If writers were once thought of as the unacknowledged legislators of the world, Vaclav Havel’s OPEN LETTERS: SELECTED WRITINGS, 1965-1990 goes a long way in giving them the acknowledgment they perhaps now deserve. This collection of speeches and essays traces the evolution of the political conscience of Havel from early in his career, when he was a playwright and a member of the Union of Czechoslovak Writers in 1965, to when he became the democratically elected president of his country in 1990. Here are writings dealing with the evasive thinking and mushy logic employed by Communist party functionaries; Havel’s arrest and imprisonment for subversion against the state; observations of the crumbling Communist world; and Havel’s first address, as president, to the Czechoslovakian people.
In this book there is a pervasive awareness of the power of the word, of the power shared by a community of writers, and of the writer’s responsibility in wielding such power. In the essay “On Evasive Thinking,” Havel warns of such power gone awry, when the writer has lost contact with the “intelligence and humanity” of the public. He writes: “This happens chiefly through a ritualization of language. From being a means of signifying reality, and of enabling us to come to an understanding of it, language seems to have become an end in itself.”
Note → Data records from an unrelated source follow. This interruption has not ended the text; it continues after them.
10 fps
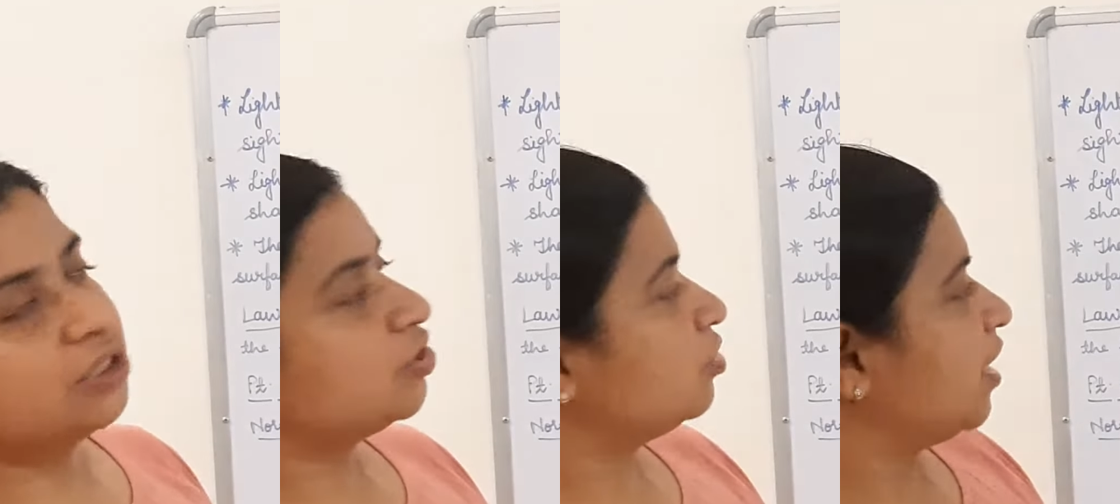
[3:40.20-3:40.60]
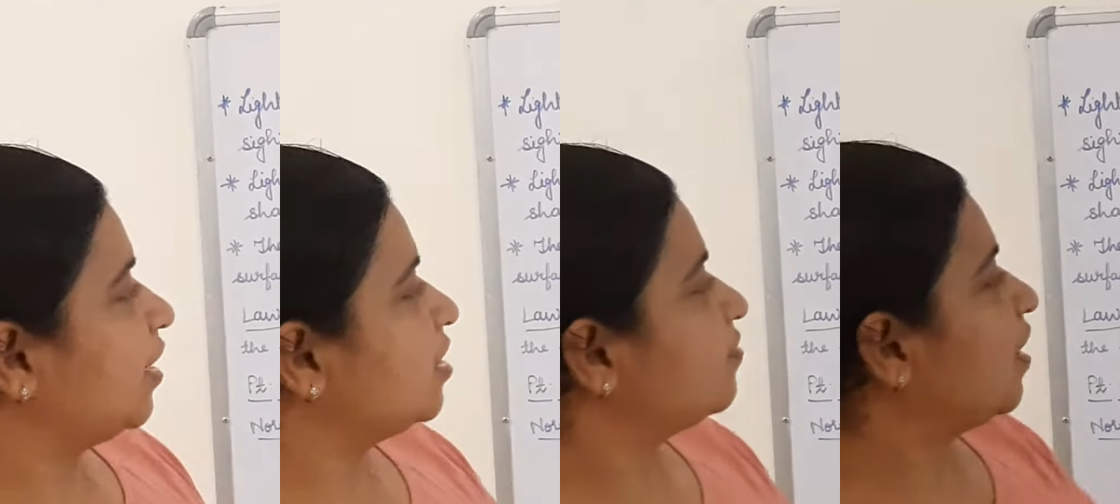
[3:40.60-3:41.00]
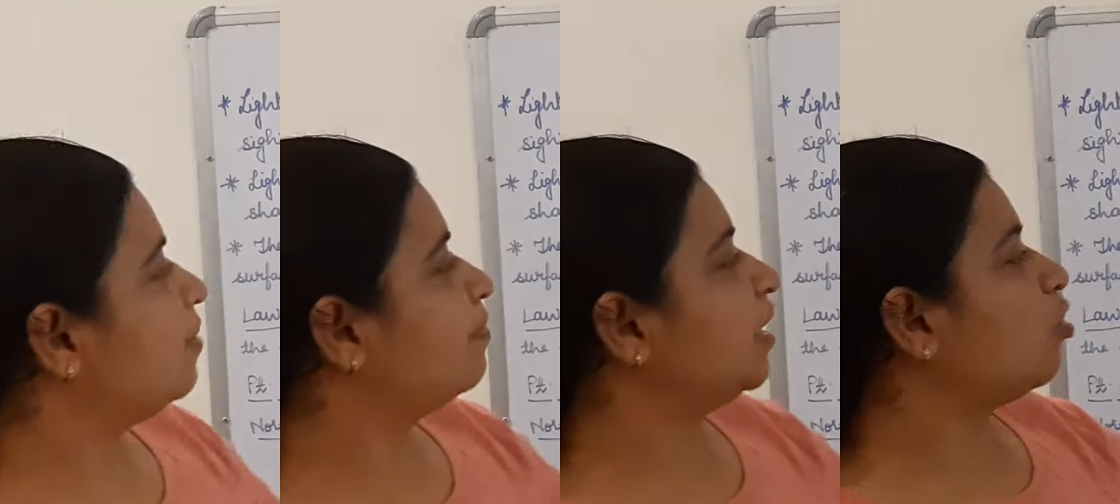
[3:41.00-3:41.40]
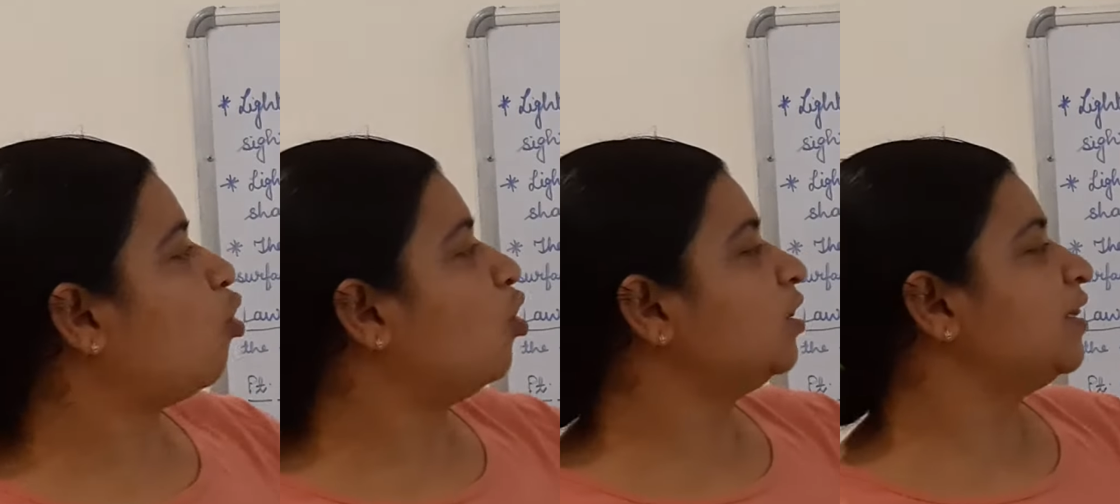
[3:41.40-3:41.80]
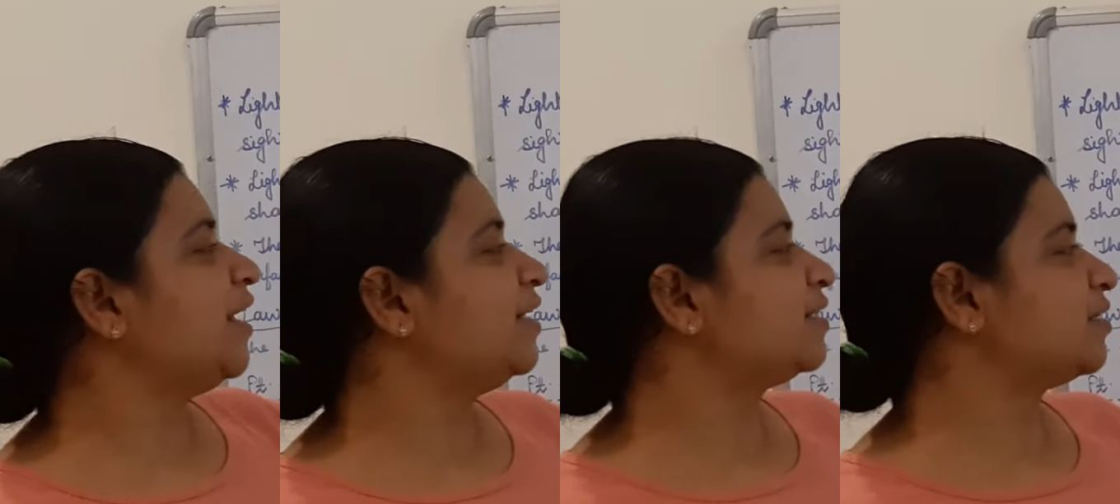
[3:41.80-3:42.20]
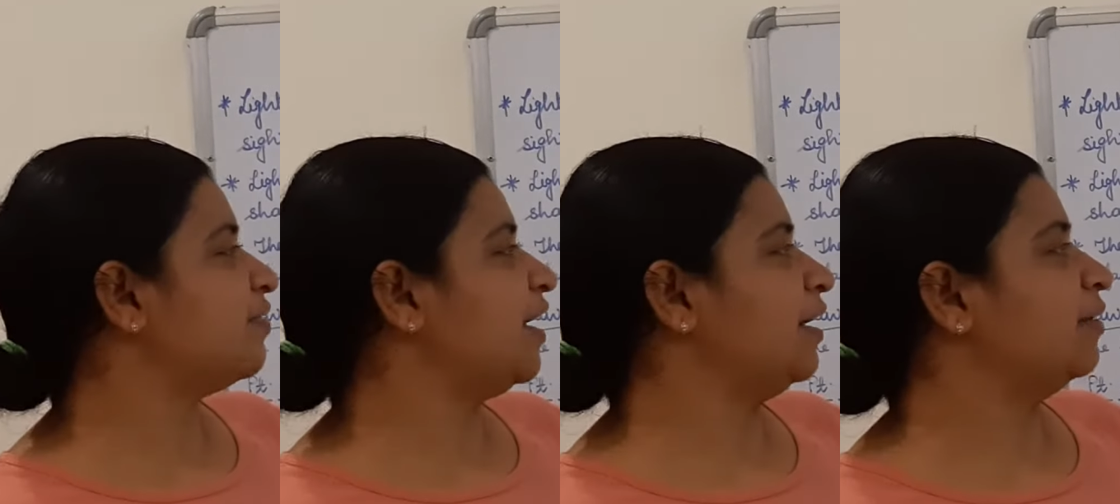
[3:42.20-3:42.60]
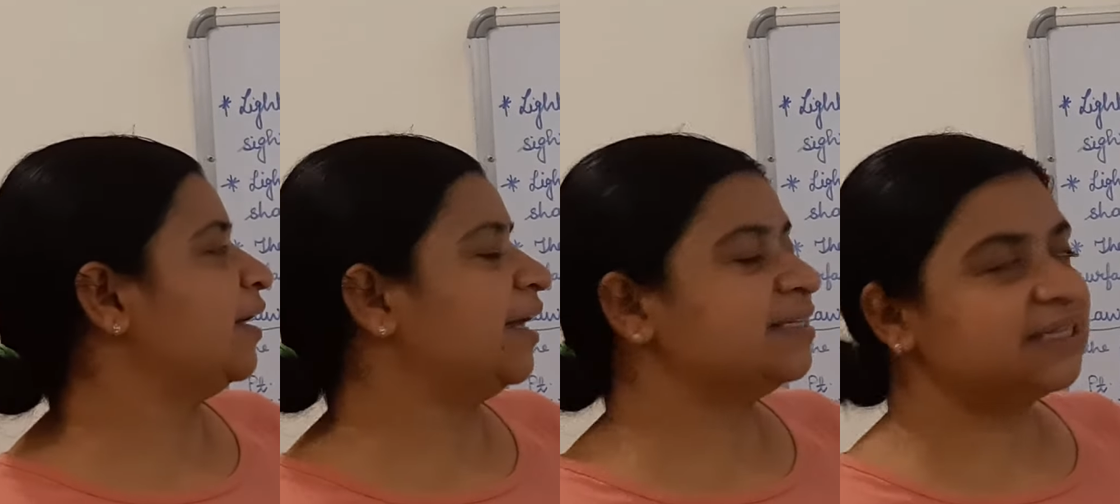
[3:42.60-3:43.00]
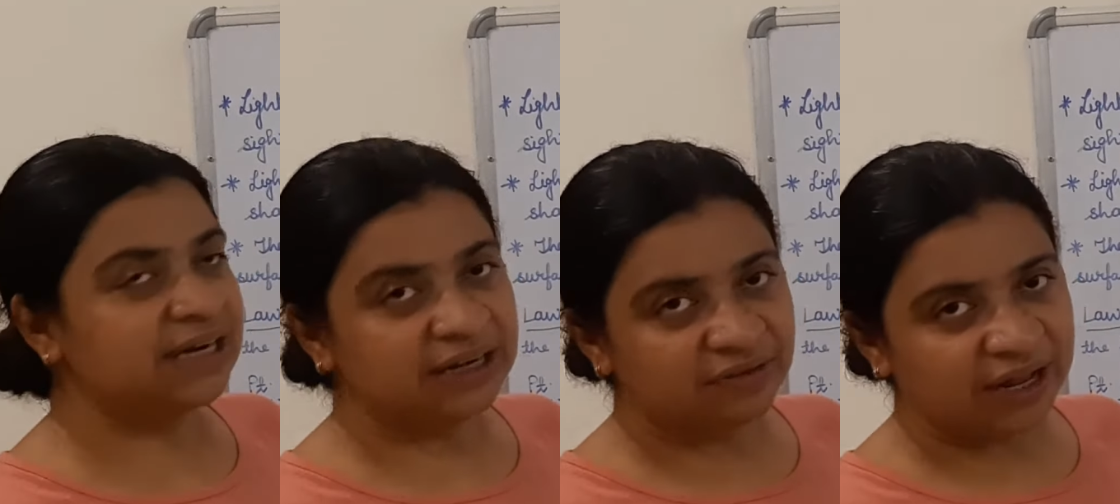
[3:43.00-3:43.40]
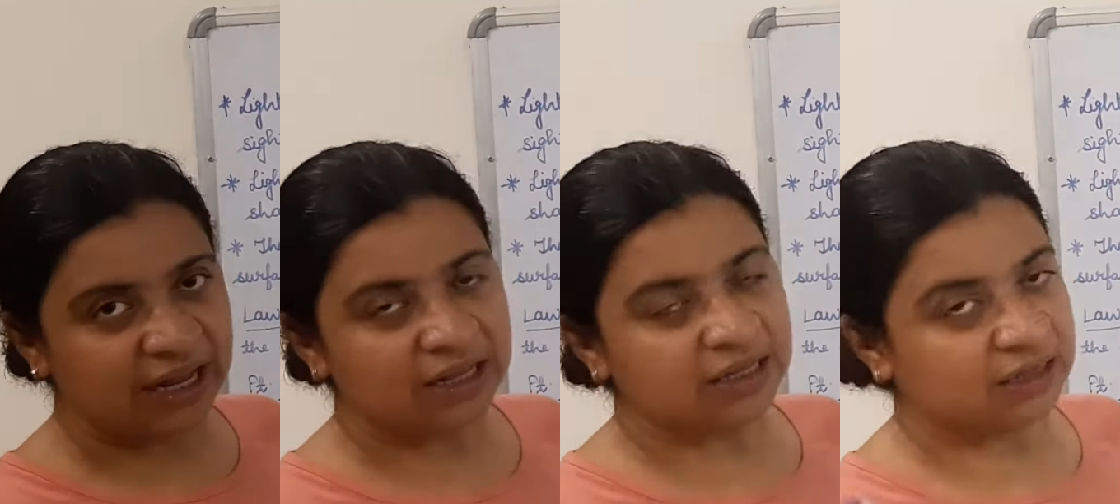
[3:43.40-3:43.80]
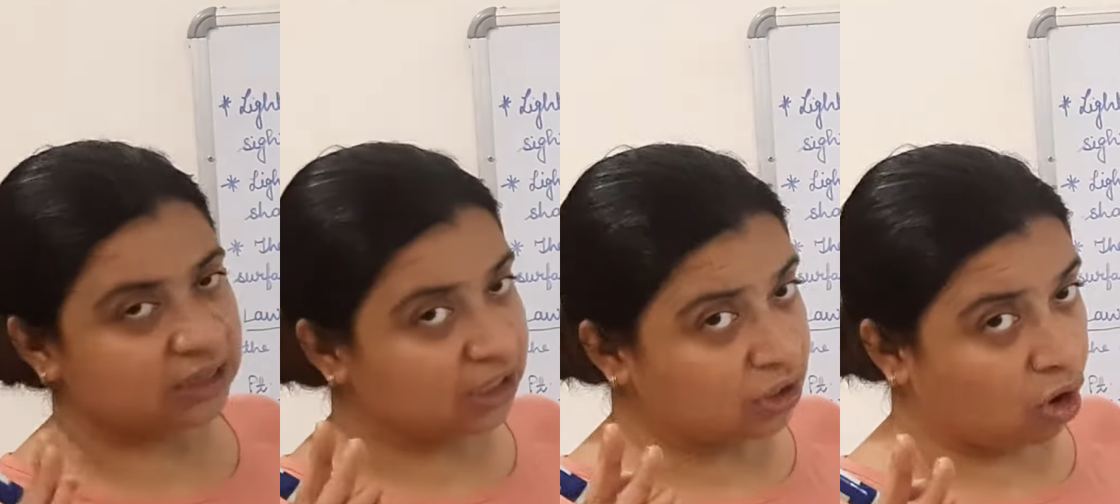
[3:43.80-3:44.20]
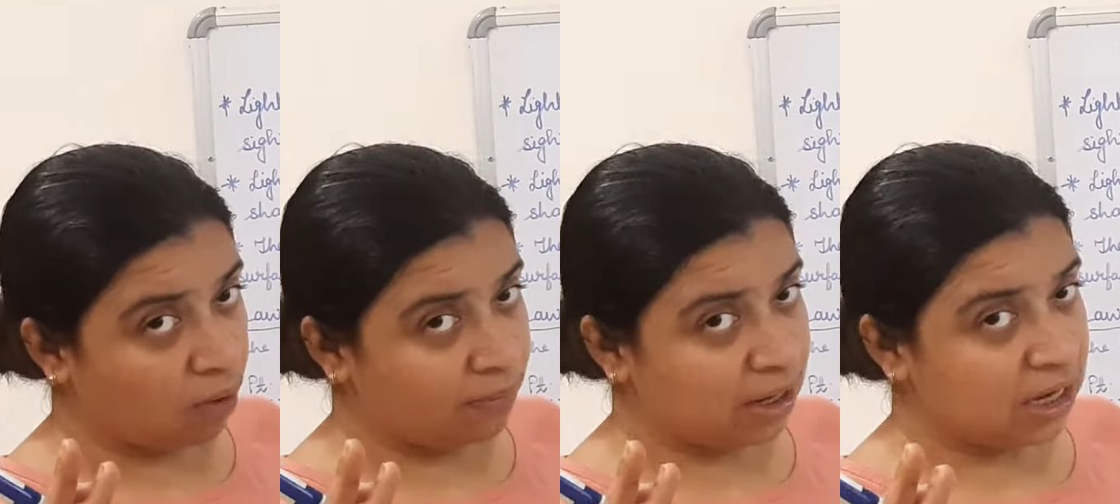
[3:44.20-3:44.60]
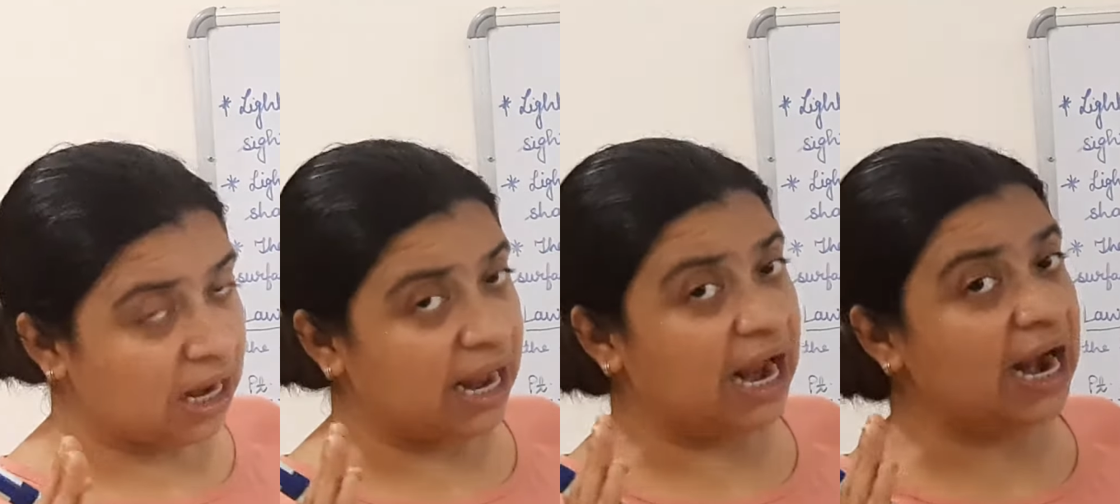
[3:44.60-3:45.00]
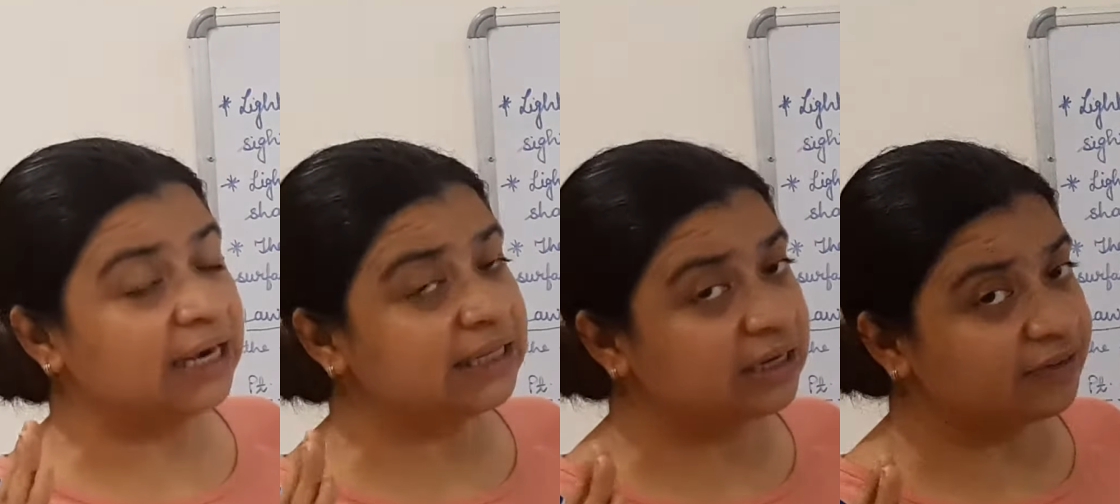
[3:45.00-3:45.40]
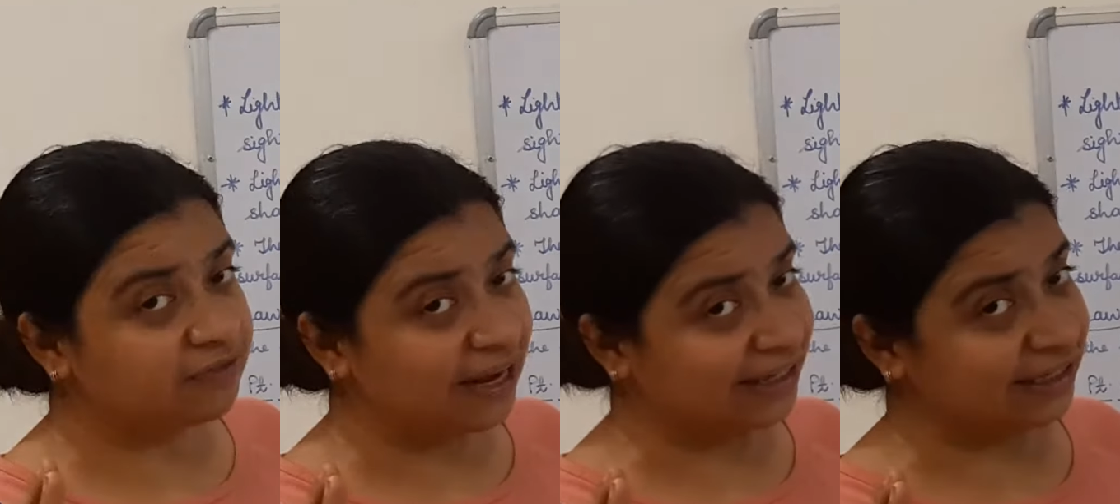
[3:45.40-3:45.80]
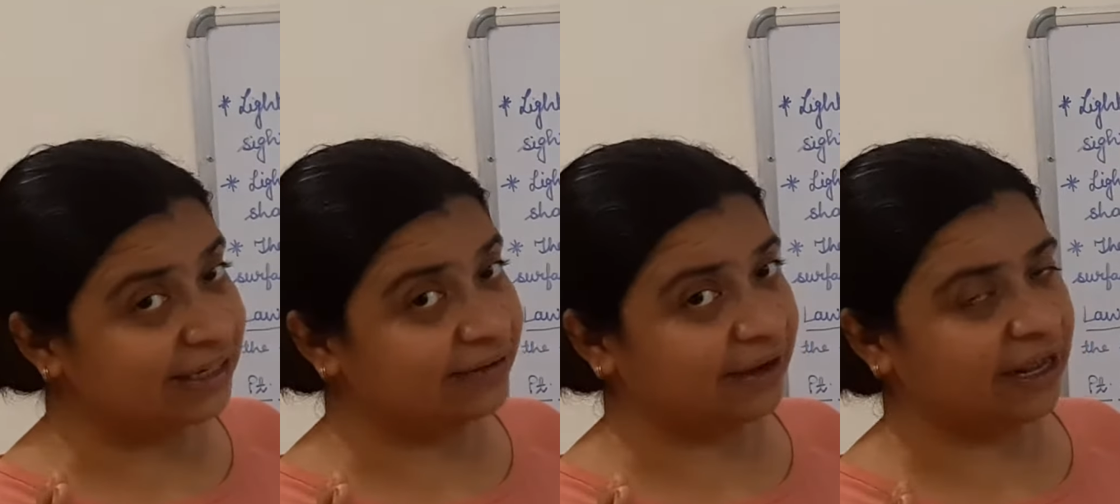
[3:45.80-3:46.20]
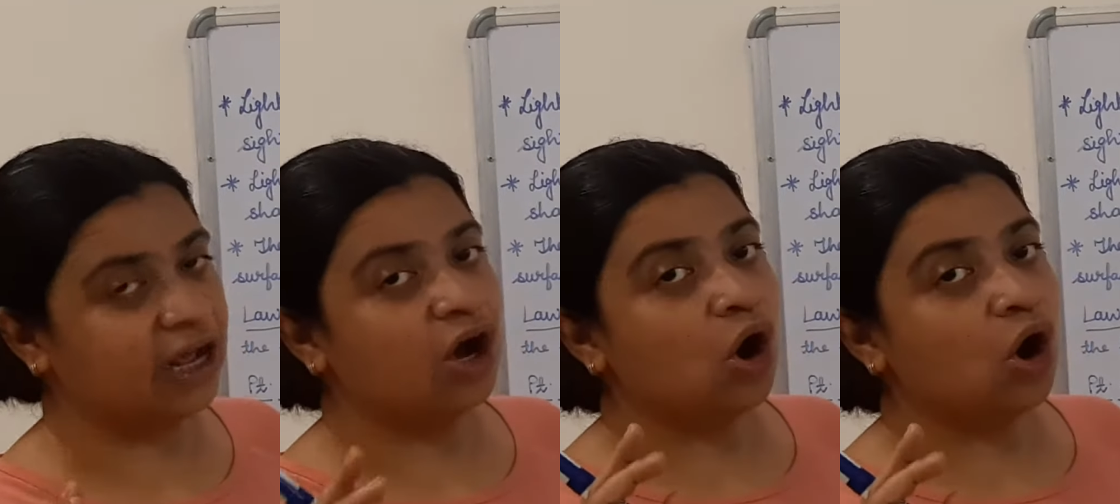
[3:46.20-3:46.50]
So that is why, but all these three, incident ray, the normal and the reflected ray,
It is exciting to be in the presence of a writer and statesman of such eloquence (these are beautifully translated pieces). Not since Thomas Jefferson has the world known a more determined or capable advocate for freedom, democracy, and expression. In reading OPEN LETTERS one gains the bright realization that the people of the world are perhaps regaining control of their collective destiny. In Havel’s own words, his vision of the future is “Of a republic of well rounded people, because without such it is impossible to solve any of our problems, human, economic, ecological, social, or political.”